### Your goal
Copy exactly the lines of the material below that fall between the line with "(2.70 s to 3.60 s)" and the line with "(10.80 s to 11.10 s)", both of those lines included; pictures stay out.

### Raw data

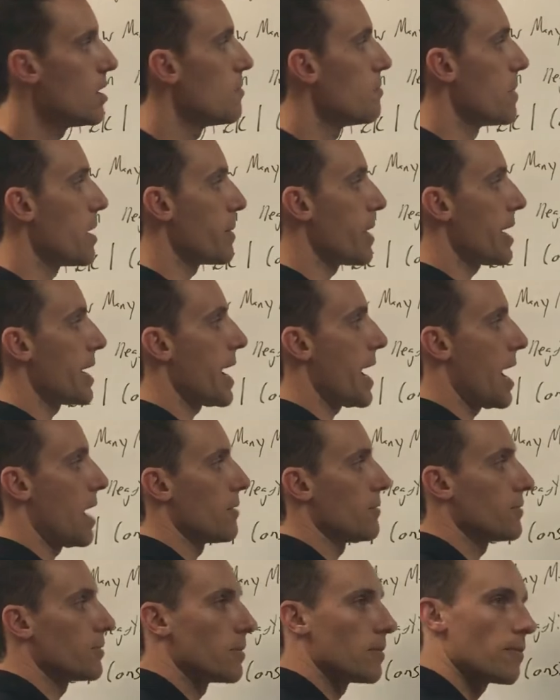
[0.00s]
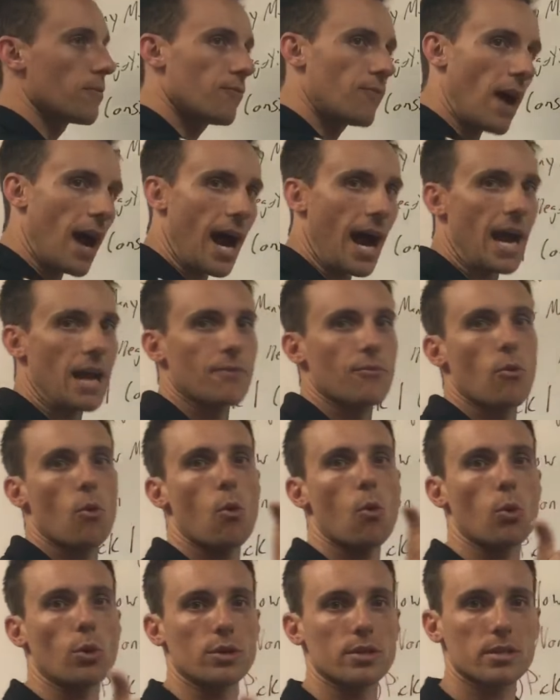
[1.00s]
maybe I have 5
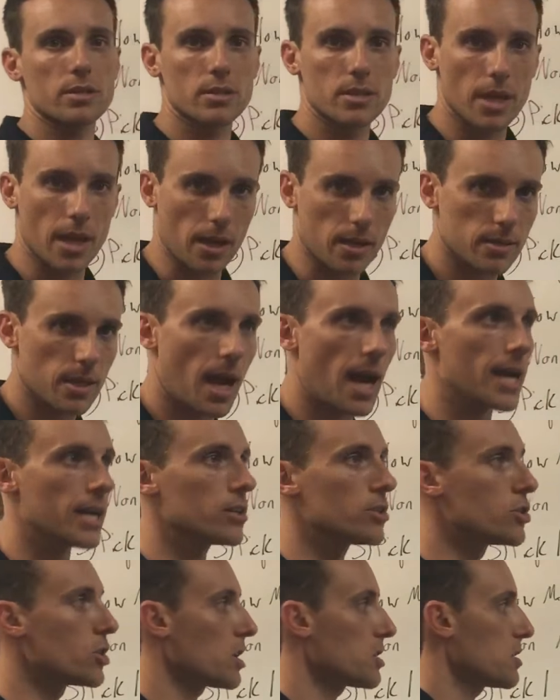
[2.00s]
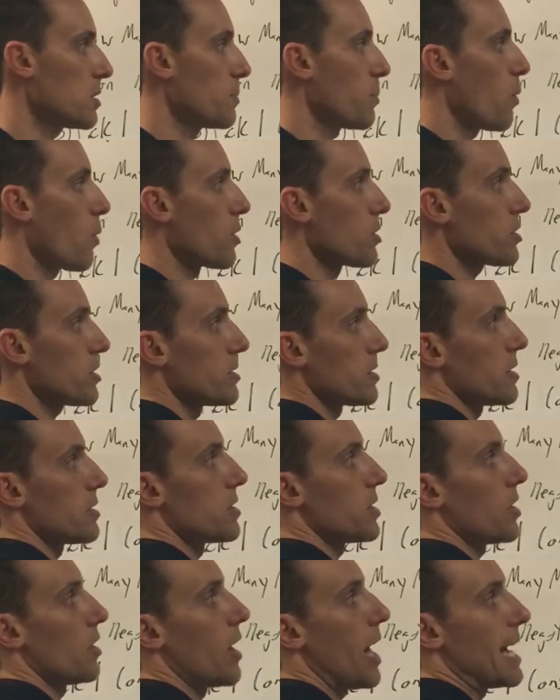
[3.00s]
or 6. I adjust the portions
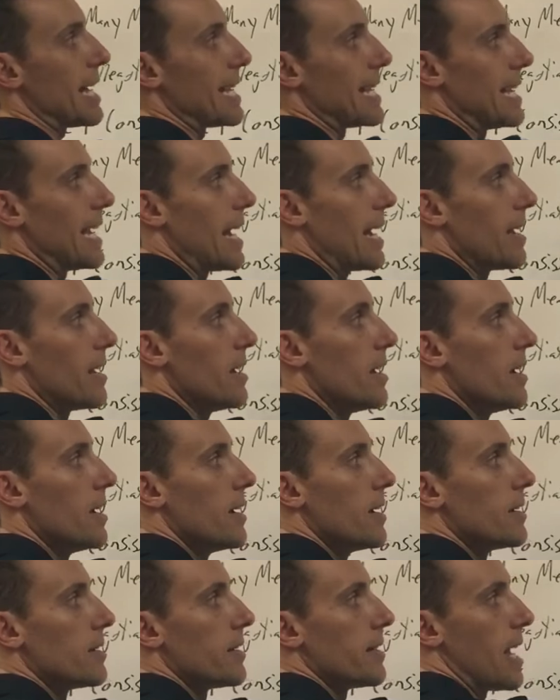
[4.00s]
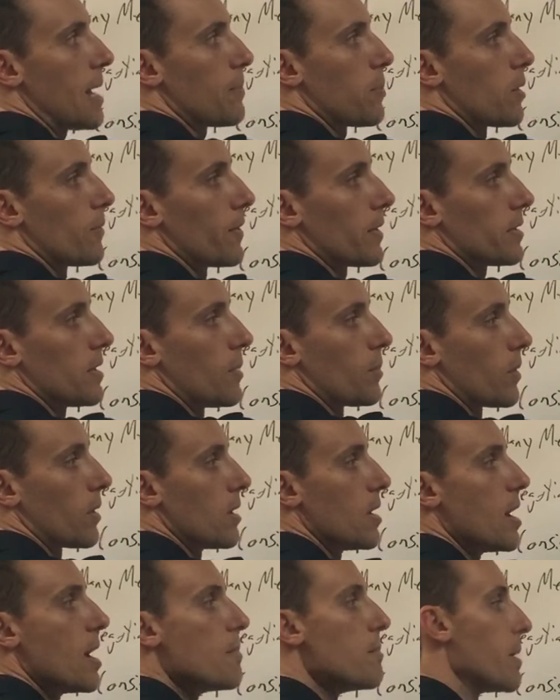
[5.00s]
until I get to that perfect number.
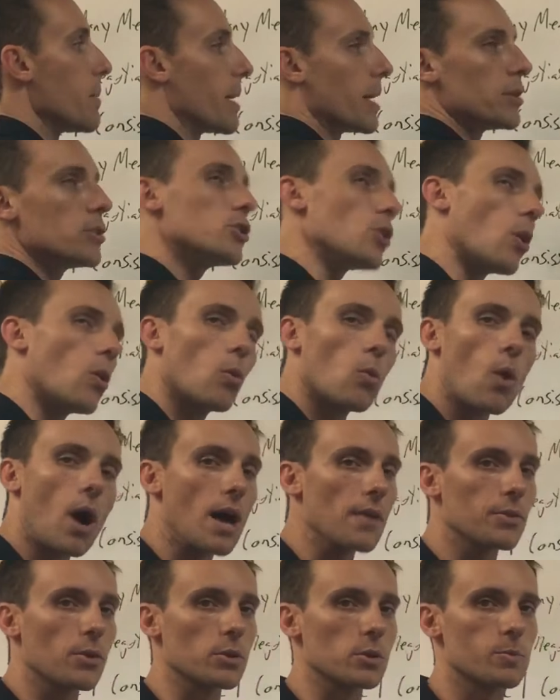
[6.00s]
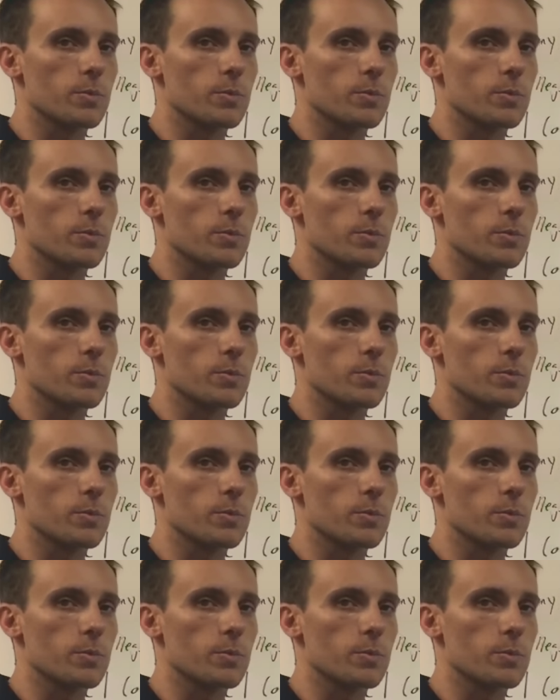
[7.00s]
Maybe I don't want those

* * *

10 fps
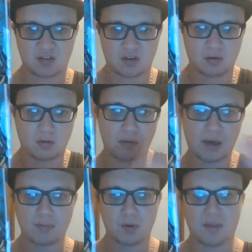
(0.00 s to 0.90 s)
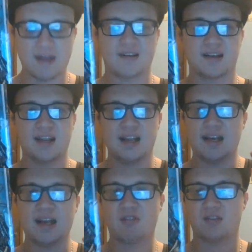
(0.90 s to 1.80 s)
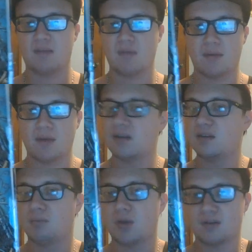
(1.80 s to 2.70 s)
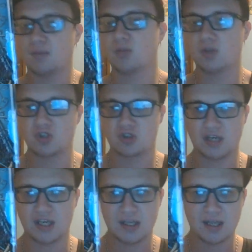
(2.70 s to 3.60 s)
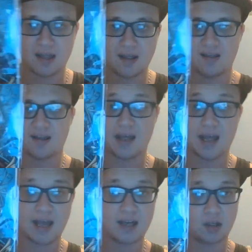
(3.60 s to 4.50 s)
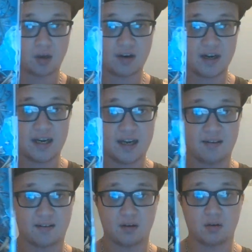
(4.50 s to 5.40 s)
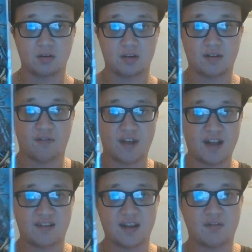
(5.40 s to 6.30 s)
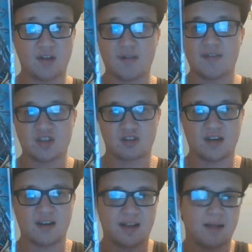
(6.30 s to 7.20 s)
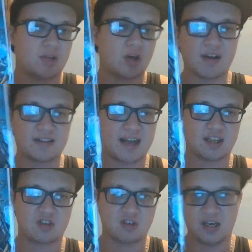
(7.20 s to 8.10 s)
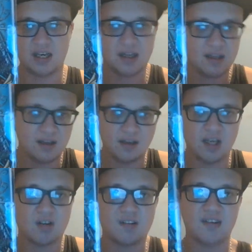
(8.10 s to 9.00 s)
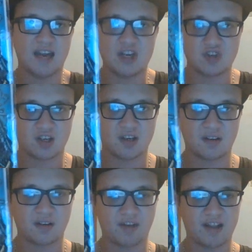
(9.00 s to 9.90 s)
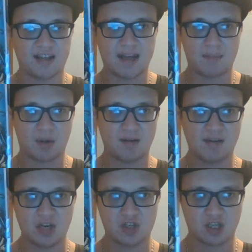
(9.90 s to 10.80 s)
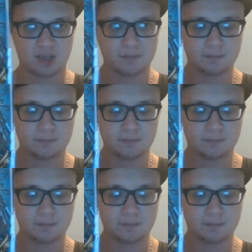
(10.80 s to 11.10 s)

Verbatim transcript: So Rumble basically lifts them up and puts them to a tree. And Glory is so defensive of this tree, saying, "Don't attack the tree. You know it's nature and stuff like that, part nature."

...

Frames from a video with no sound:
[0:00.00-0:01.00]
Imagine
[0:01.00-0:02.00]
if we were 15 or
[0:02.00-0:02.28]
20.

### Answer space
(2.70 s to 3.60 s)
(3.60 s to 4.50 s)
(4.50 s to 5.40 s)
(5.40 s to 6.30 s)
(6.30 s to 7.20 s)
(7.20 s to 8.10 s)
(8.10 s to 9.00 s)
(9.00 s to 9.90 s)
(9.90 s to 10.80 s)
(10.80 s to 11.10 s)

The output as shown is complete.